Back to Library
Playbook·11 min·Jul 2026

How to Build an AI Eval Harness for a Vertical Product

How to build an AI eval harness that gates every deploy and lets you swap models without losing quality. A hands-on playbook for AI builders.

An AI eval harness is a versioned suite of expert-labeled test cases and automated graders that scores your model output on every deploy and every prompt or model change, so quality is measured instead of guessed. Build it right and you can move to a cheaper or better base model without praying. Skip it and every change is a bet you cannot see the odds on.

This is the build playbook, the hands-on companion to our argument for why domain-specific evals are a moat. Avante Ventures is a venture studio building AI-native companies in Brazil and Latin America, and every product we ship runs on a harness like this one. Here is how to assemble the golden set, write the graders, wire the whole thing into your deploy gate, and turn it into an asset that compounds every time the product is used.

When you need an eval harness, and when tests are enough

An eval harness is not a test suite, and treating them as the same thing is the first mistake. Unit tests assert deterministic behavior. Given input X, the function returns exactly Y, every time. LLM output is probabilistic and open-ended, so the real question is not did it return the exact string, it is did it get the answer right often enough on the cases that matter. Anthropic frames the discipline as defining success criteria first, then designing evaluations to measure against them, and calls that cycle central to prompt engineering.

You need a harness the moment an LLM sits on a decision path a user or a regulator cares about. Classifying a legal filing. Pricing a risk. Pulling a number out of a document. Answering a support question that carries a policy consequence. You do not need one for low-stakes generation where a human already reviews every output. The tell is simple. If you cannot change a prompt without a quiet fear that you broke something invisible, you are past the point where eyeballing outputs works, and you are running on vibes.

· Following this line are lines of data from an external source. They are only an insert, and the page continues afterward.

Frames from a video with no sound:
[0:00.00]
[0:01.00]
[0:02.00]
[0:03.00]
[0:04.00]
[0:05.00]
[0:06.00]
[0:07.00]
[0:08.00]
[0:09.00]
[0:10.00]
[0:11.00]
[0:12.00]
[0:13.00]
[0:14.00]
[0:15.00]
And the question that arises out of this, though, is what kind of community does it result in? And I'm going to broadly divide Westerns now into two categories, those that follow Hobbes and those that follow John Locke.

The 2024 DORA report gives that instinct hard numbers. Across the study, a 25 percent increase in AI adoption came with an estimated 1.5 percent drop in software delivery throughput and a 7.2 percent drop in delivery stability, even as AI lifted individual signals like documentation and code quality. The authors are blunt that AI is not a panacea, and that faster development does not improve delivery without the fundamentals, small batch sizes and disciplined testing. An eval harness is that disciplined testing for the AI layer. It is what lets you keep the speed without paying it back in outages.

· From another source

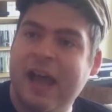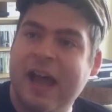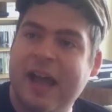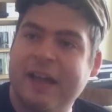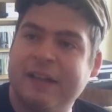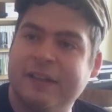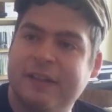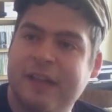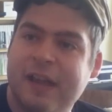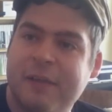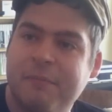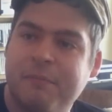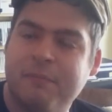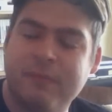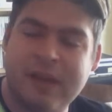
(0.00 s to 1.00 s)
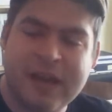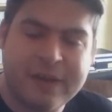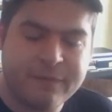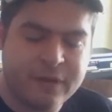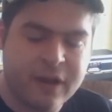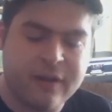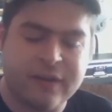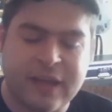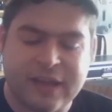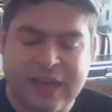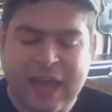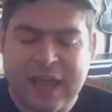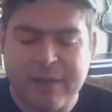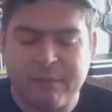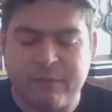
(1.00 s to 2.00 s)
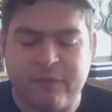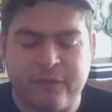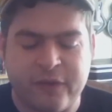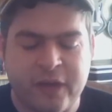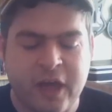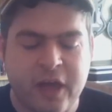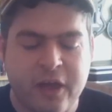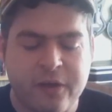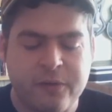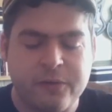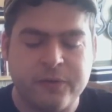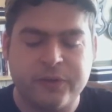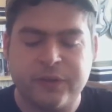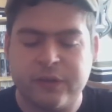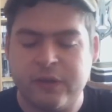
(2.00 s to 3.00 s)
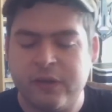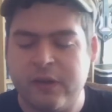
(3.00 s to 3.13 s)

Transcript: and um, even though that came with a code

A 25 percent rise in AI adoption was associated with a 1.5 percent decrease in delivery throughput and a 7.2 percent decrease in delivery stability. Speed without a quality gate is a tax you pay later.

— DORA, Accelerate State of DevOps 2024

Build the AI eval harness in five moves

This is a workflow you can start this week, not a list of capabilities. The order matters, because each move is worthless without the one before it.

  • Assemble a golden set. Collect 50 to a few hundred real cases from your actual task distribution, each with a correct answer labeled by a domain expert, never by the model. Include the hard ones on purpose. This set encodes your definition of correct, and it is the most valuable thing you will build.
  • Write graders. A grader is code that scores one output against its golden answer. Exact match for categorical tasks, a rubric-scored model judge for open-ended ones, with a human tiebreak where the judge and the label disagree.
  • Score a baseline. Run the current prompt and model against the whole set and record the number. Accuracy, F1, pass rate, whatever fits. That line is what every future change has to beat or hold.
  • Wire it into CI as a gate. Run the suite on every pull request and every deploy, and fail the build when the score drops below the baseline. Quality stops being an opinion and becomes a merge condition.
  • Close the loop. Every production failure the suite missed gets added to the golden set with its correct label. The harness becomes a living record of every way the system has been wrong, and every regression it now blocks for good.

Choosing graders and sourcing hard cases

Match the grader to the task. Anthropic ranks three families by speed and reliability, and the ranking is a good default. Code-based grading is fastest and most reliable, an exact match where output equals the golden answer, or a string match where a key phrase has to appear. Human grading is the most flexible and highest quality, and also the slowest and most expensive, so you avoid it where you can. Model-based grading, where an LLM judges the output against a rubric, is fast, flexible, and scalable, and the right tool for nuanced calls, but you validate it against human labels before you trust it at scale. OpenAI ships the same shape in its open eval framework, data in JSON and model-graded templates.

The rubric is where model graders live or die. Make it detailed and empirical, force a discrete verdict of correct or incorrect or a 1 to 5 score rather than prose, and have the judge reason first and then discard the reasoning, which measurably improves grading on hard cases. Use a different model to grade than the one that produced the output.

The hard cases are the whole point, and they are where domain expertise beats model cleverness. A generic team writes easy cases the model already passes. A domain operator knows the filing that looks routine but is not, the edge condition a regulator actually punishes, the input a competitor gets wrong. Source those cases from real production logs, from expert interviews, and from the incidents that already cost you. You can let the model help generate volume, but the labels on the cases that matter stay human and expert.

Wire evals into the deploy gate

A harness that runs when someone remembers is not a gate. Put the suite in CI so it runs automatically on every pull request and blocks the merge when the score falls below the baseline you recorded. Now a prompt tweak that quietly costs three points of accuracy cannot ship, because the build goes red before anyone argues about it.

This only works if you version what you are gating. Treat the prompt like source code, committed and diffable, and pin the model name and version alongside it. When you change either one, the harness scores the change against the baseline and tells you what it cost or bought. That is the difference between a measured decision and a guess. A model swap becomes an experiment with a number attached, not a leap of faith taken on a Friday afternoon.

How the eval set becomes proprietary

The harness is where the copilot to data to fund flywheel gets its teeth. Every correction a domain expert makes and every production failure fed back with its right answer becomes a labeled row no competitor has and none can buy. The eval set is proprietary, domain-specific, and compounding. It is the written-down definition of correct for a vertical, and it grows every time the product is used and corrected. That is why the eval set, and not the model, is the durable asset, an argument we make in full in the copilot to data to fund flywheel.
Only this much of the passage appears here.